Last Thursday, BP began putting more than 100,000 gallons of chemicals into the Gulf of Mexico to disperse some of the hundreds of thousands — if not millions — of gallons of petroleum its undersea volcano of oil has gushed so far.

Chemically dispersing oil spills “solves the political problem of visible oil but not the environmental problem,” Robert Brulle, a 20-year Coast Guard veteran and an affiliate professor of public health at Drexel University, told me. These dispersants “do not actually reduce the total amount of oil entering the environment,” as a 2005 National Academy of Sciences report on the subject put it.

In short: out of sight, out of mind. But not out of the body of marine life.

Dispersants decrease the amount of oil that directly reaches the shores or the creatures that live on the shores or sea surface. But they increase the exposure to oil by creatures that live in the water or on the sea floor — like, say, shrimp or oysters.

I spoke to Carys Mitchelmore, a professor at the University of Maryland’s Chesapeake Biological Laboratory and one of the writers of the toxicity chapter for the NAS report. She explained that dispersants are “a molecule that looks like a snake. The head part likes water and the tail part likes oil.” The dispersant “pulls the oil into the water in the form of tiny droplets.”

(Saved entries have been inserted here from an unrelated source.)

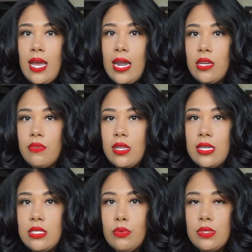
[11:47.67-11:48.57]
I didn't
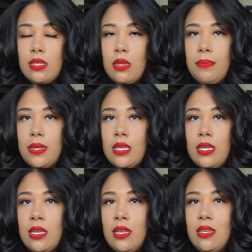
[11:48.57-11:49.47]
realize it was gonna
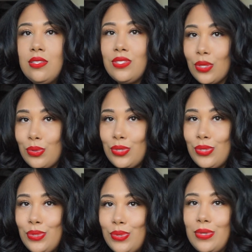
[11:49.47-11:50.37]
be so
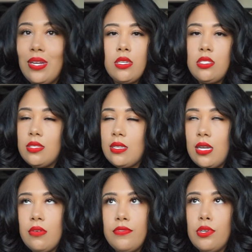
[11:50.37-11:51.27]
soon. It just
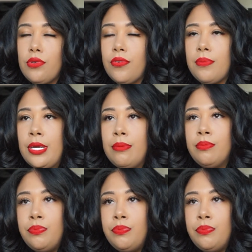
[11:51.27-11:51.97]
kind of flowed for me.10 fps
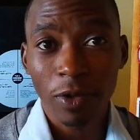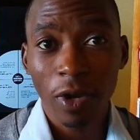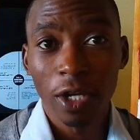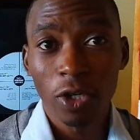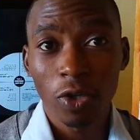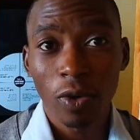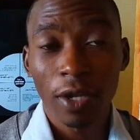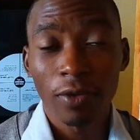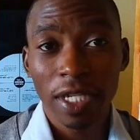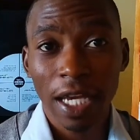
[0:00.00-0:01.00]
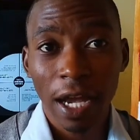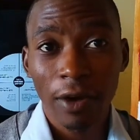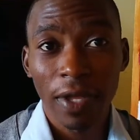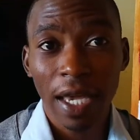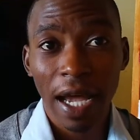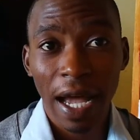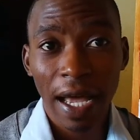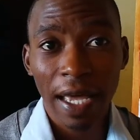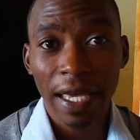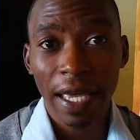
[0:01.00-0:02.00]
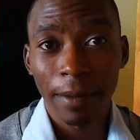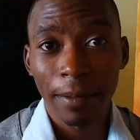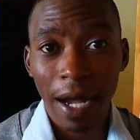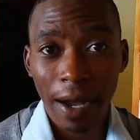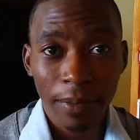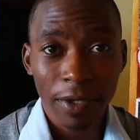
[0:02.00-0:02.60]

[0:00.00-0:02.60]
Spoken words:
So ensure you check out the EfeEm app.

And that means subsurface creatures — from oysters to coral to larval eggs — that might never have had significant exposure to the oil are now going to get a double whammy, getting hit by the oil and by the dispersants. Worse, the oil droplets are now in a form that looks like food (e.g., the same size as algae) to filter feeders like oysters, which otherwise may only have been exposed to the far lower levels of dissolved oil components found under a typical oil slick. The droplets can also clog up fish gills.